* **Given records**:
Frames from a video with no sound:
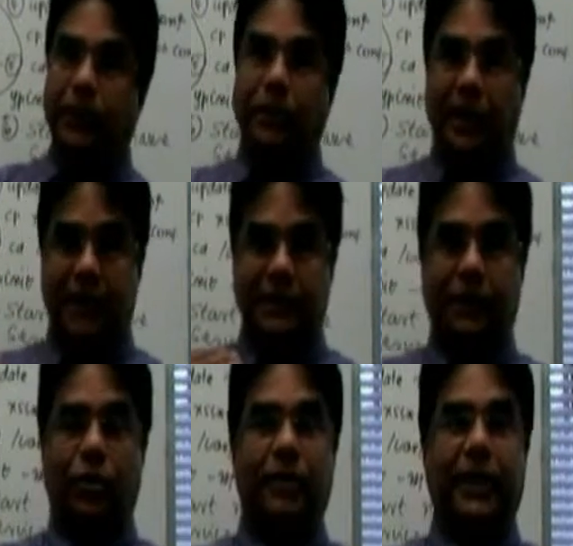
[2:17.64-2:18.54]
because that is
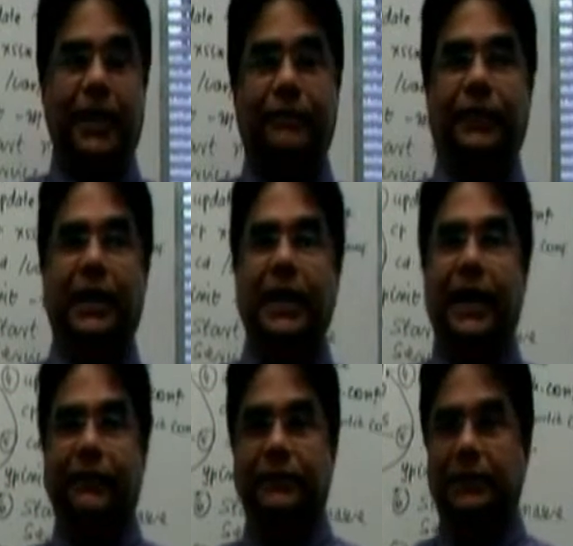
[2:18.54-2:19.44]
the domain name we
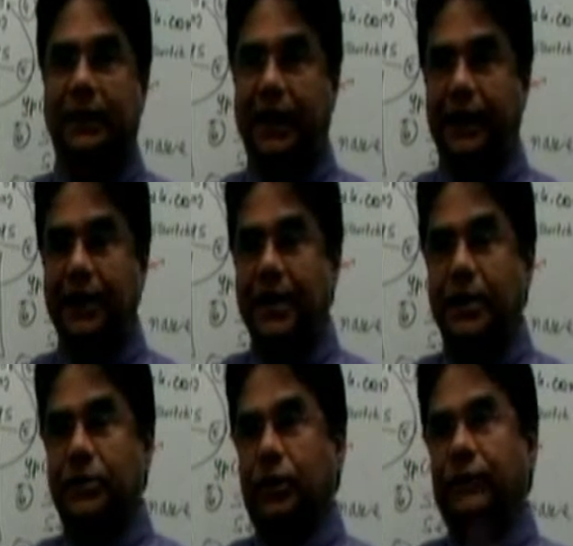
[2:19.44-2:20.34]
gave, right?
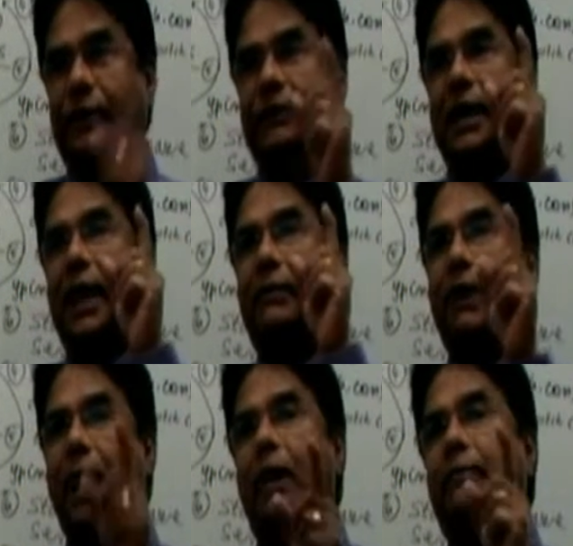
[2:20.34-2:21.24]
So we will have
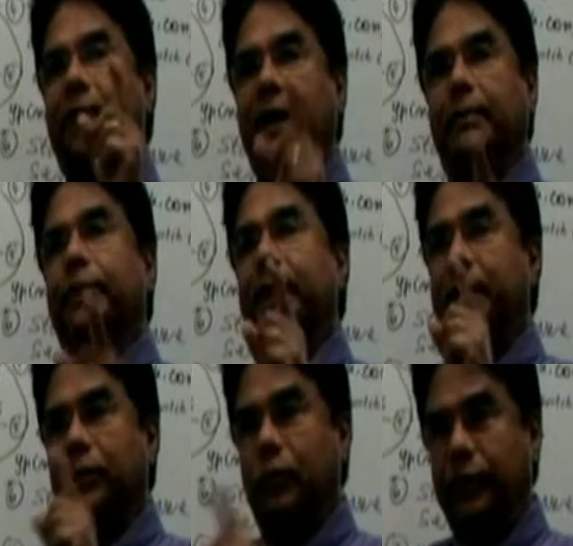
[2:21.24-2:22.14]
WAV-IP
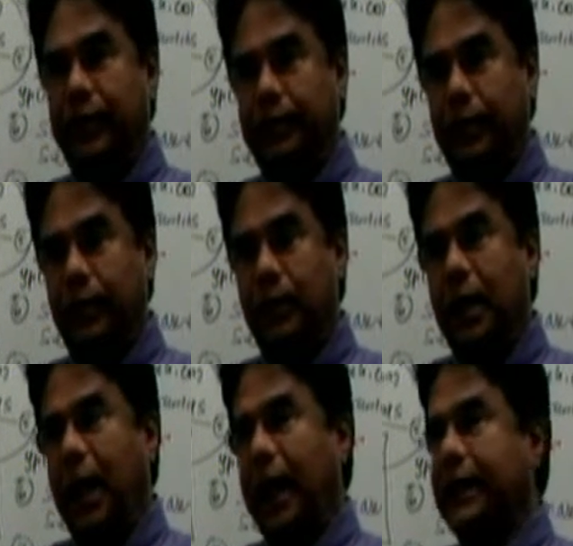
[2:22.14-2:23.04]
uWinPro.
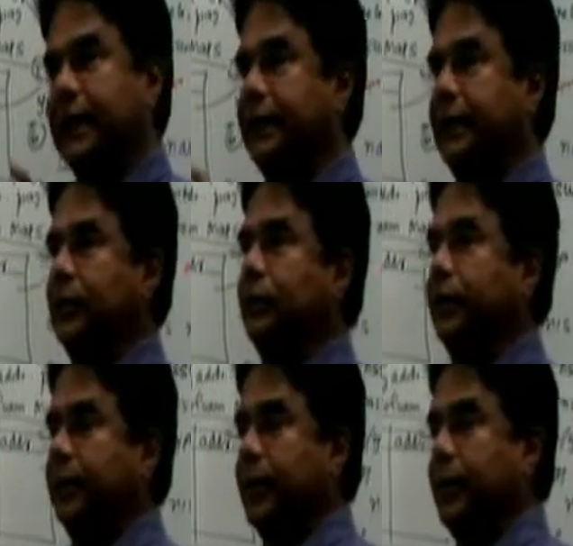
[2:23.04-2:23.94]
Under the
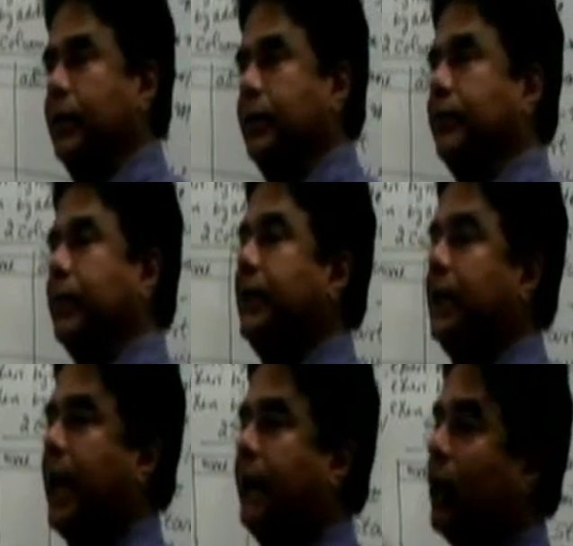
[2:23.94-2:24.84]
uWinPro, we
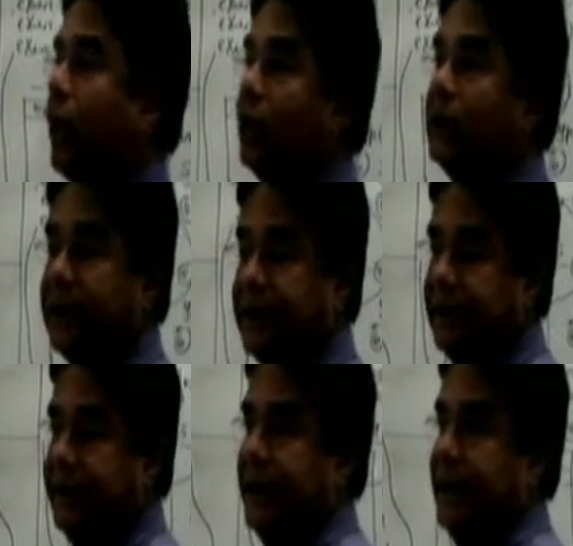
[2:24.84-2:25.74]
will have all the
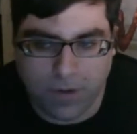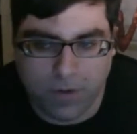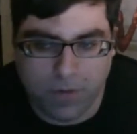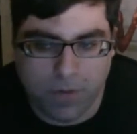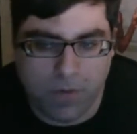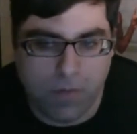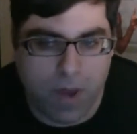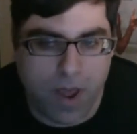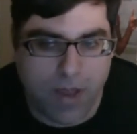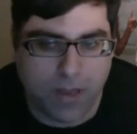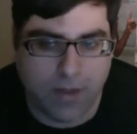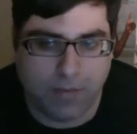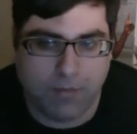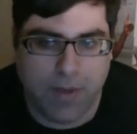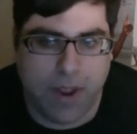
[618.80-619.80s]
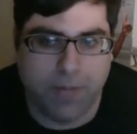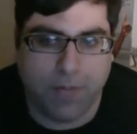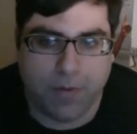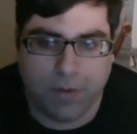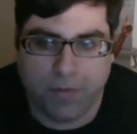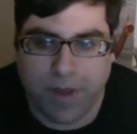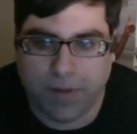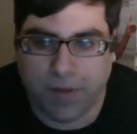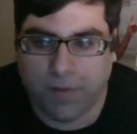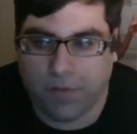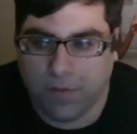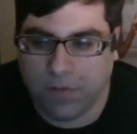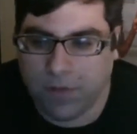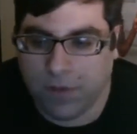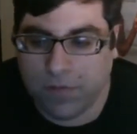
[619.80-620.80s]
my perspective of
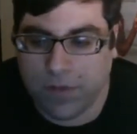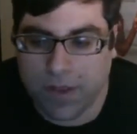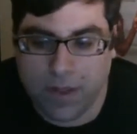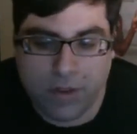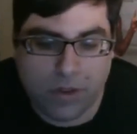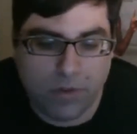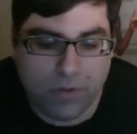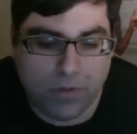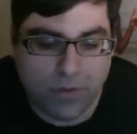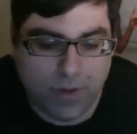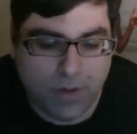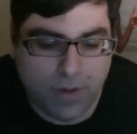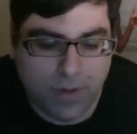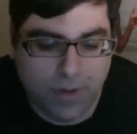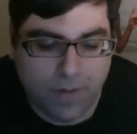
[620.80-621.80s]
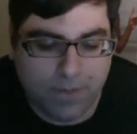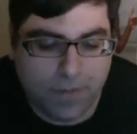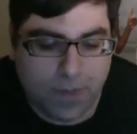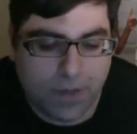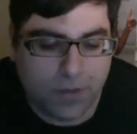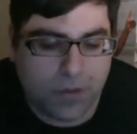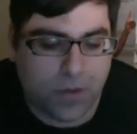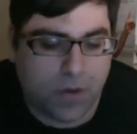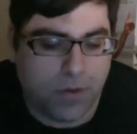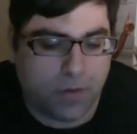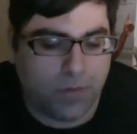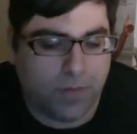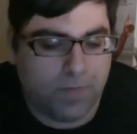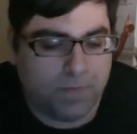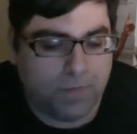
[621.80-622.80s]
the issue.
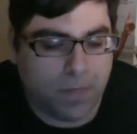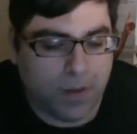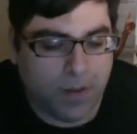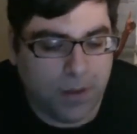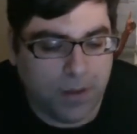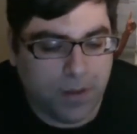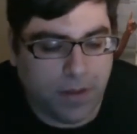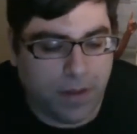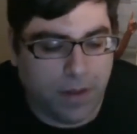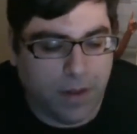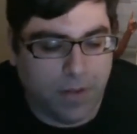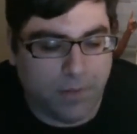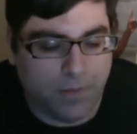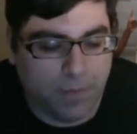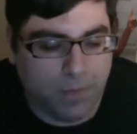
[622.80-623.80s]
So, this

* **Prompt**: Retype exactly, and only, the lines from the one containing "[2:21.24-2:22.14]" through the end of the material, leaving aside every picture.

* **Task output**:
[2:21.24-2:22.14]
WAV-IP
[2:22.14-2:23.04]
uWinPro.
[2:23.04-2:23.94]
Under the
[2:23.94-2:24.84]
uWinPro, we
[2:24.84-2:25.74]
will have all the
[618.80-619.80s]
[619.80-620.80s]
my perspective of
[620.80-621.80s]
[621.80-622.80s]
the issue.
[622.80-623.80s]
So, this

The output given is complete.